Do you like The Witness, Antichamber, or Fez?

Then maybe, Sensorium is for you! It's a very small puzzle game (between 5 and 7 hours I'd estimate) made essentially as a labor of love inspired by those games and others in the "puzzle island" genre. The premise is that you have one section for each of the five traditional senses.

The game's biggest strength in my opinion is that each of the sense sections lasts around exactly how long it should (and always culminates in a puzzle that feels like it tops off that section) Between all of the sections there are also some "logic gate" puzzles that interact with the five senses in different ways. Generally, it's a really nicely crafted little experience, with almost everything you come to expect from the genre including interesting secrets and easter eggs.

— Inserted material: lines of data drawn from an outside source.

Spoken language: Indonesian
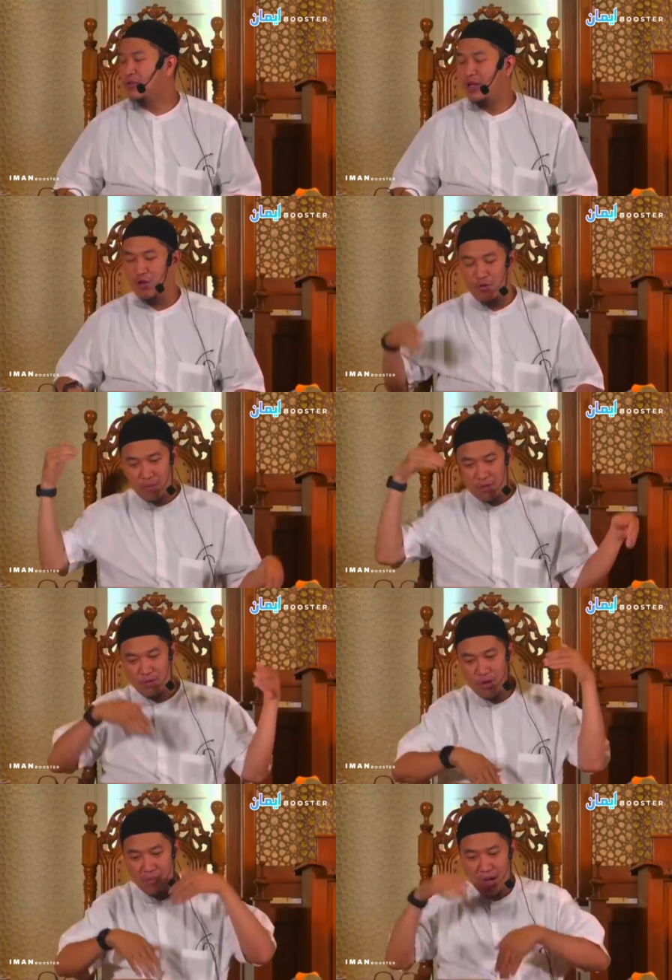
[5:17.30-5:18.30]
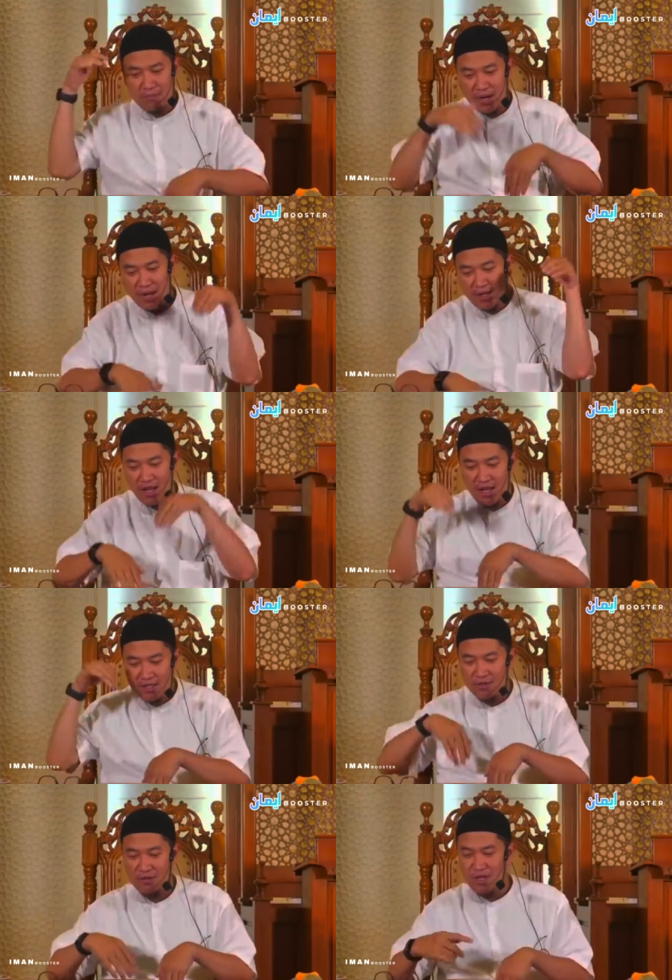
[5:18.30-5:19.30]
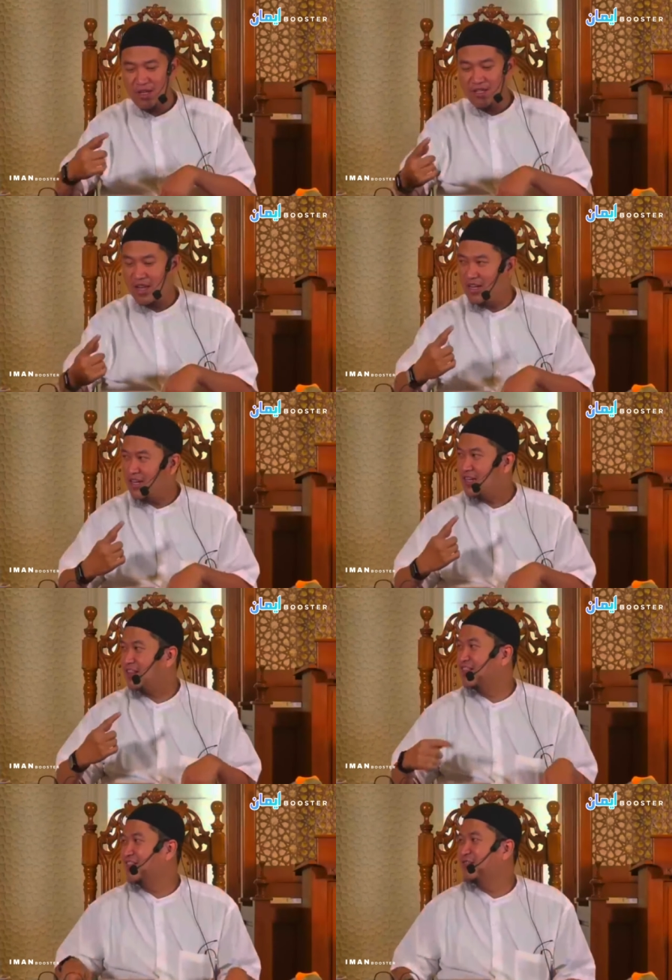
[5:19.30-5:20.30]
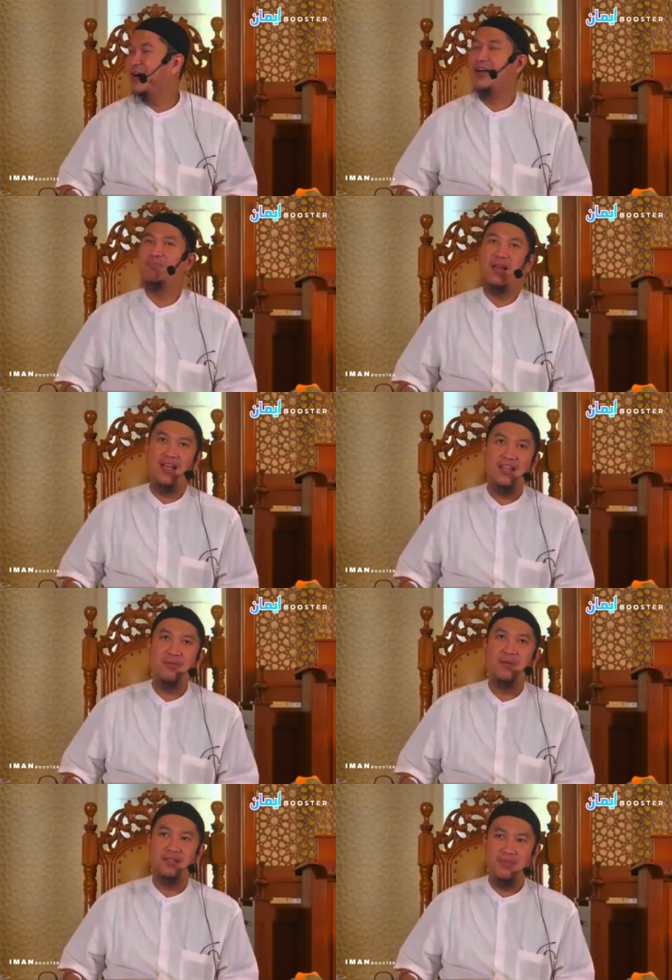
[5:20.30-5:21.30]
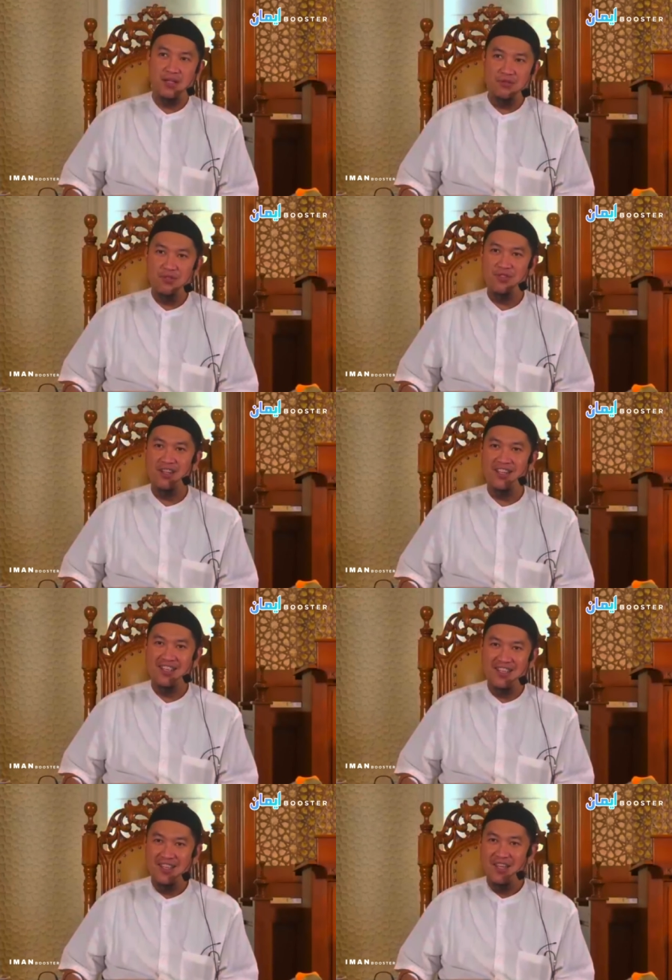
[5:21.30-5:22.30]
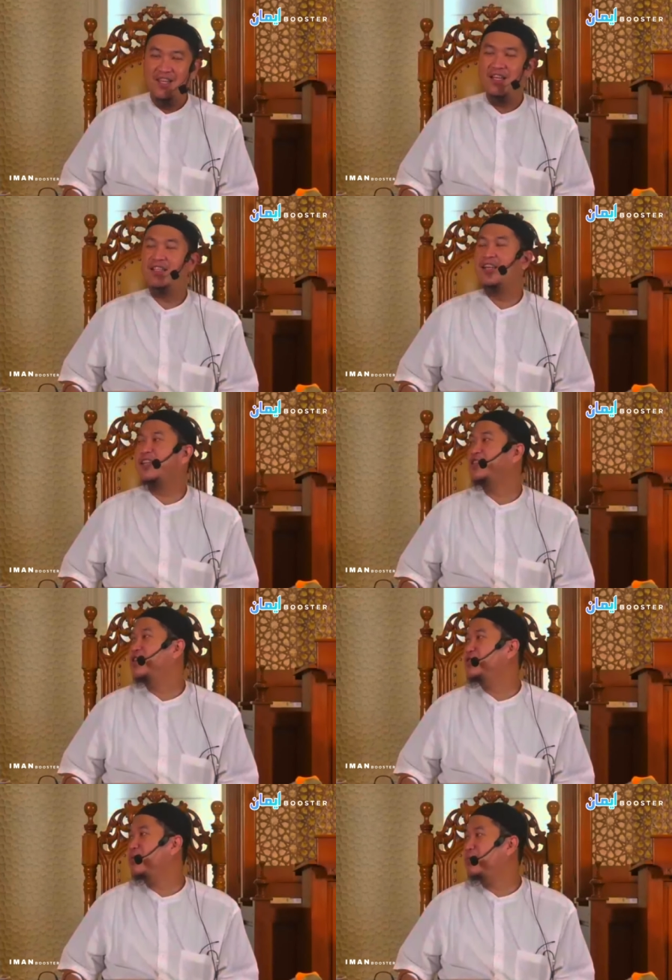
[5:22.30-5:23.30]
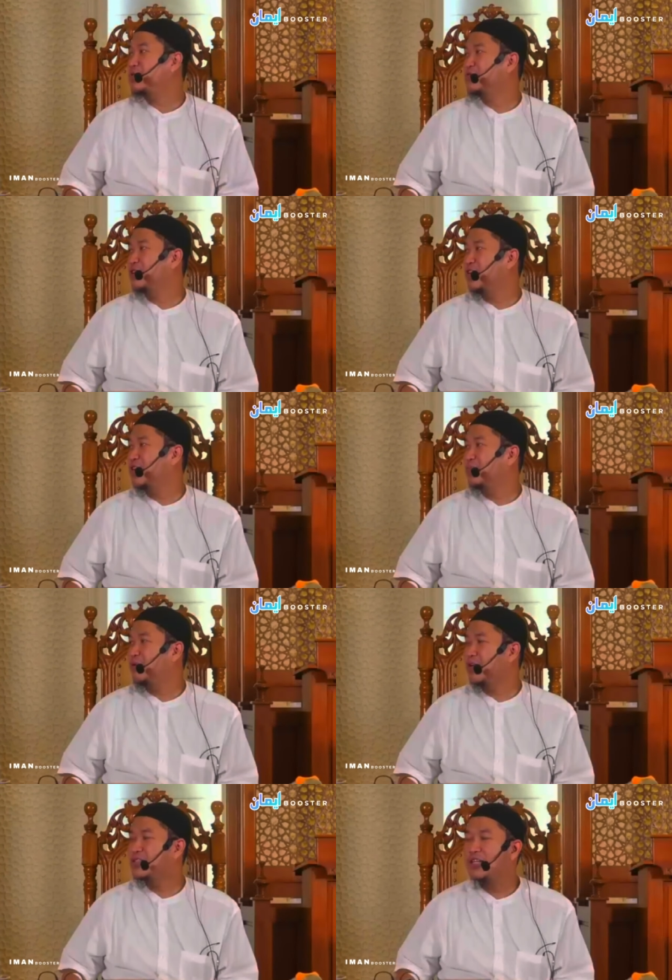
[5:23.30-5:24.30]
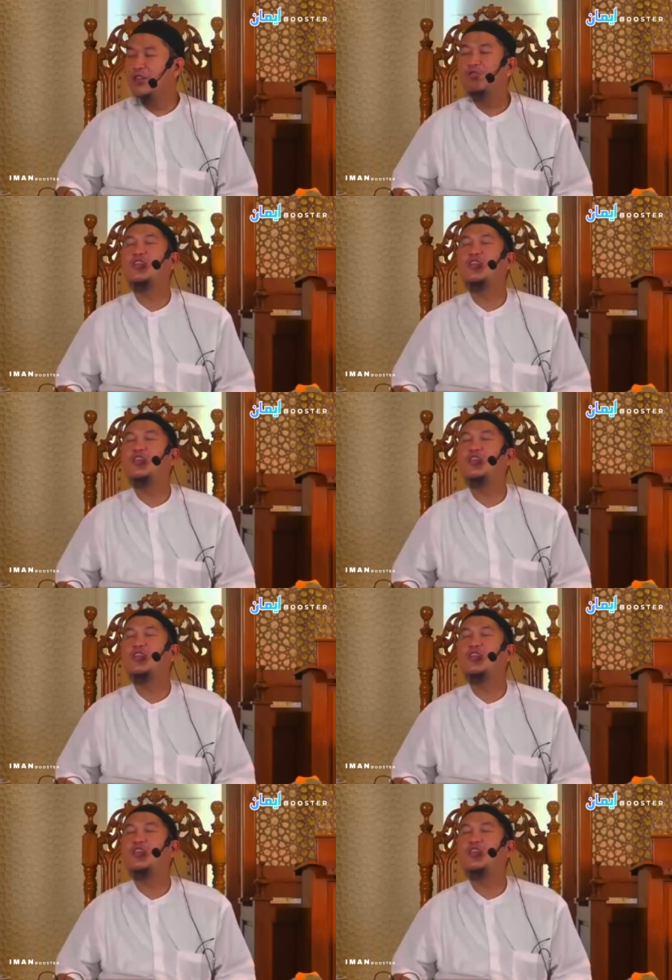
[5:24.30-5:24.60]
Dia udah masukin barang-barangnya itu Saya dekat. Wah, kita tempat duduk. Eh ternyata dia cuma masukin earphone-nya setelah itu tinggal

The game is an indie puzzle game made nearly entirely by one person, so it can be a bit rough around the edges at times, but that's part of the charm. It's closer on the spectrum to the Antichamber side than the Fez or Witness side (which were both very, very highly polished) The person who made it did it in his spare time and released it with little fanfare or marketing. I highly recommend you check it out. Especially right now, when it's just :fivecbux:. I really think it deserves more eyes than it has had on it so this post is essentially me doing my part.

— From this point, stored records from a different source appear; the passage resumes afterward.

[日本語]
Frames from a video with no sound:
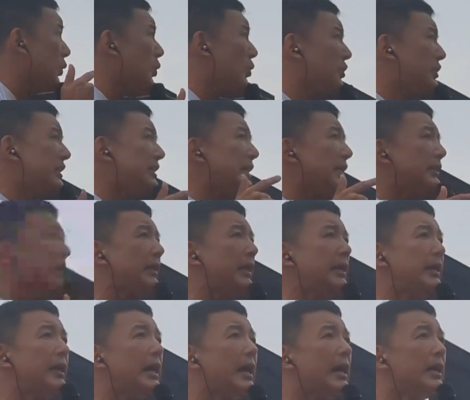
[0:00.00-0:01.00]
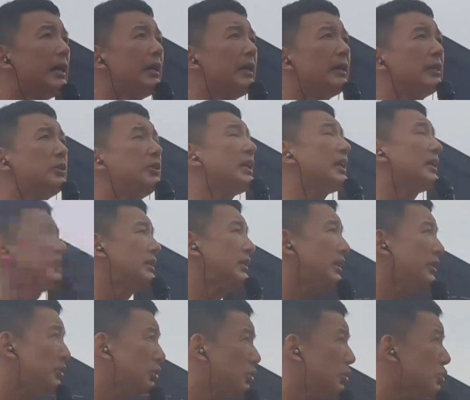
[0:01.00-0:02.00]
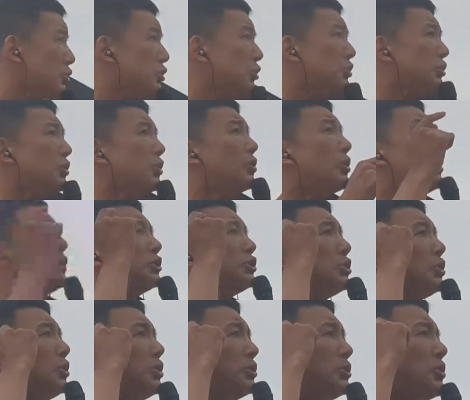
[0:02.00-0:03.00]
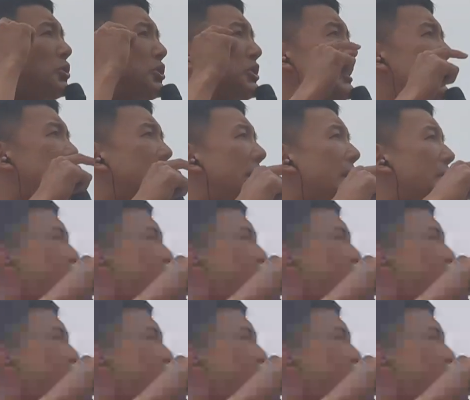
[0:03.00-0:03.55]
大きな打撃が食らっているという状況を想像しなけれ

One last thing... have a notepad ready, or some easy digital method to very quickly take screenshots and notes. It's not necessary at all times, but it makes things WAY easier.

https://store.steampowered.com/app/1307870/Sensorium/

Second endorsement here, Sensorium is a great game. It's got the standard "solve all the puzzles related to this mechanic" kind of thing that the Witness has, but it does also have an ur-puzzle that requires you to get out of bounds/mix together multiple senses/solve THAT GOD drat PIANO PUZZLE in order to really "beat" the game. There's a lot going on and it's a lot of fun.

bawk
Mar 31, 2013

fez_machine posted:


https://store.steampowered.com/app/1546920/Overboard/
Inkle, makers of text heavy games, 80 Days, Sorcery, and Heaven's Vault, have surprised released a new game Overboard!. It's a reverse whodunnit where the detective is the perpetrator, like Agatha Christie's The Murder of Roger Acroyd. The aim is to figure out how to escape being caught and get the insurance money at the end.

My mom is a huge detective novel fan of that Era and owns this Agatha Christie book, and this is finally a video game that she had interest in.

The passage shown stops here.